Se quedó con los siete huevos y yo me quedé con la piel, ese era el trato, pagaba poco por alimaña, pero mi padre curtía y luego vendía la piel al pellejero. Con la piel de la zorra mi madre compraría ropa para casa, porque así debía ser: piel por piel, la ley del campo, la ley de la vida. Porque las vidas valen vidas, la sangre evita sangre y el instinto te hace sobrevivir a la crudeza de los tiempos en hambruna.

Mi madre, de negro, sonrió al verme llegar con el pellejo, o al menos esbozó una ligera sonrisa, llevaba dos años de luto, desde que murió su padre, y aunque no tenía los cuarenta, andaba encorvada y no paraba de toser, hasta que dejábamos el Tarzán a Don Gregorio, el médico, y a la par que nos lo devolvía, nos daba un par de perdices y un jarabe que hacía que tosiese menos.

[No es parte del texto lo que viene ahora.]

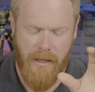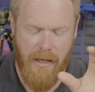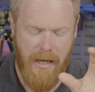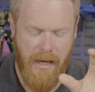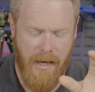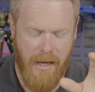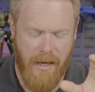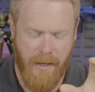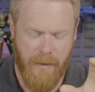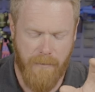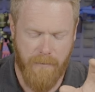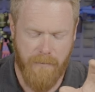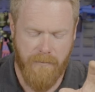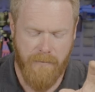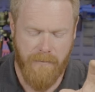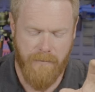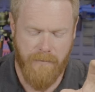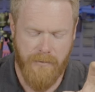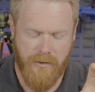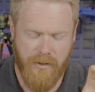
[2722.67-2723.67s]
Um,
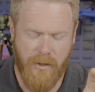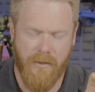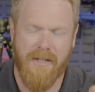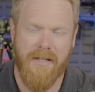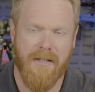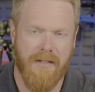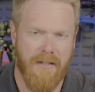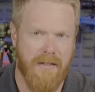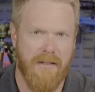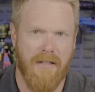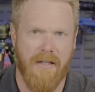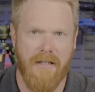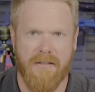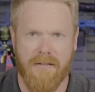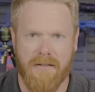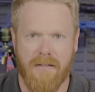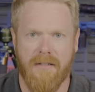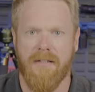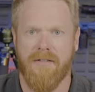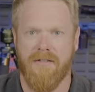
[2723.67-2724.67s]
so it,
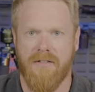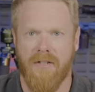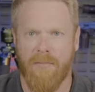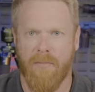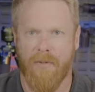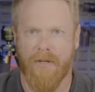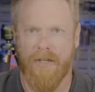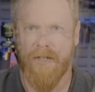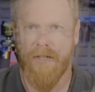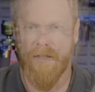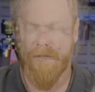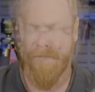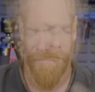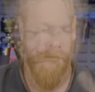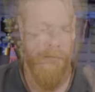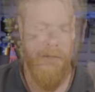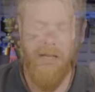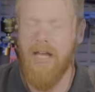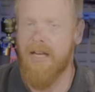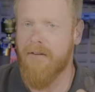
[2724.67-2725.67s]
it's, it's still pretty good.
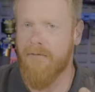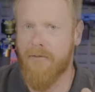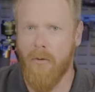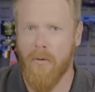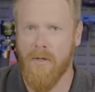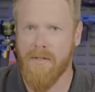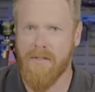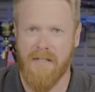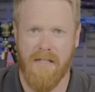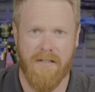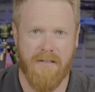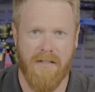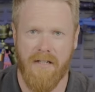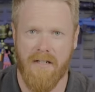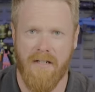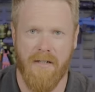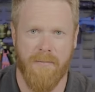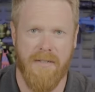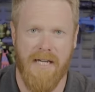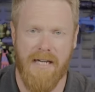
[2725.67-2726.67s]
And of course, that's going
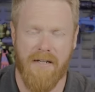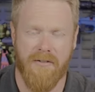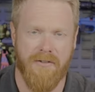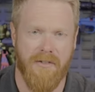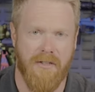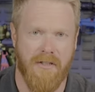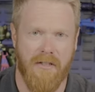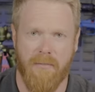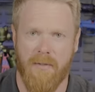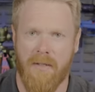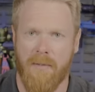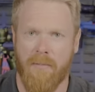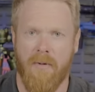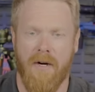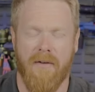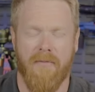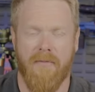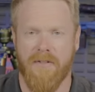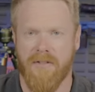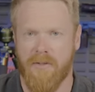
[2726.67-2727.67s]
to come down to a little bit of
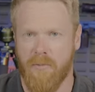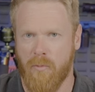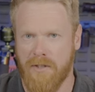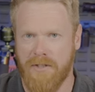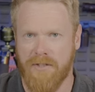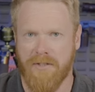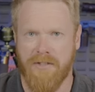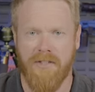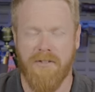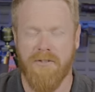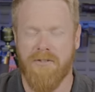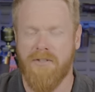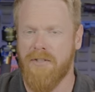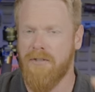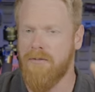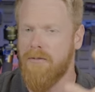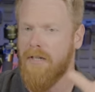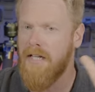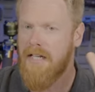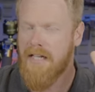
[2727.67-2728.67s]
preference and what you're used
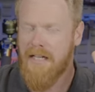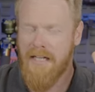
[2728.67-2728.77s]
to.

La mitad de la talega de cangrejos la dejé en casa, y la otra mitad se la vendí a la Inés, la llamaban la machorra, yo no sé muy bien lo que es eso, pero a la Inés le gustan los cangrejos y los paga bien, un duro me pagó, las últimas cinco pesetas que hacían las veinticinco que me faltaban, y con el puño apretado y el dinero dentro, me planté en la Cantina. Allí estaban jugando al dominó, Manolo, Emiliano, el cura y Leandro el tabernero, a quien puse sobre la mesa los cinco duros:

 - Ahí está lo que faltaba, ahora lo mío.

Ya le había adelantado 200 pesetas, y con estas 25 por fin la escopeta sería mía. Se levantó de la mesa muy serio, como siempre, y envuelta en una manta me dio mi primera escopeta, una Águila de perrillos, del calibre 16, con la que meses después, a mis dieciséis años, el día de Nuestra Señora, a muestra del Tarzán, entre dos luces y en un rastrojo junto al río donde casi me atrapa Emiliano, cacé mi primera codorniz, la primera de muchas, junto al que siempre sería el pozo de las Veinticinco Pesetas.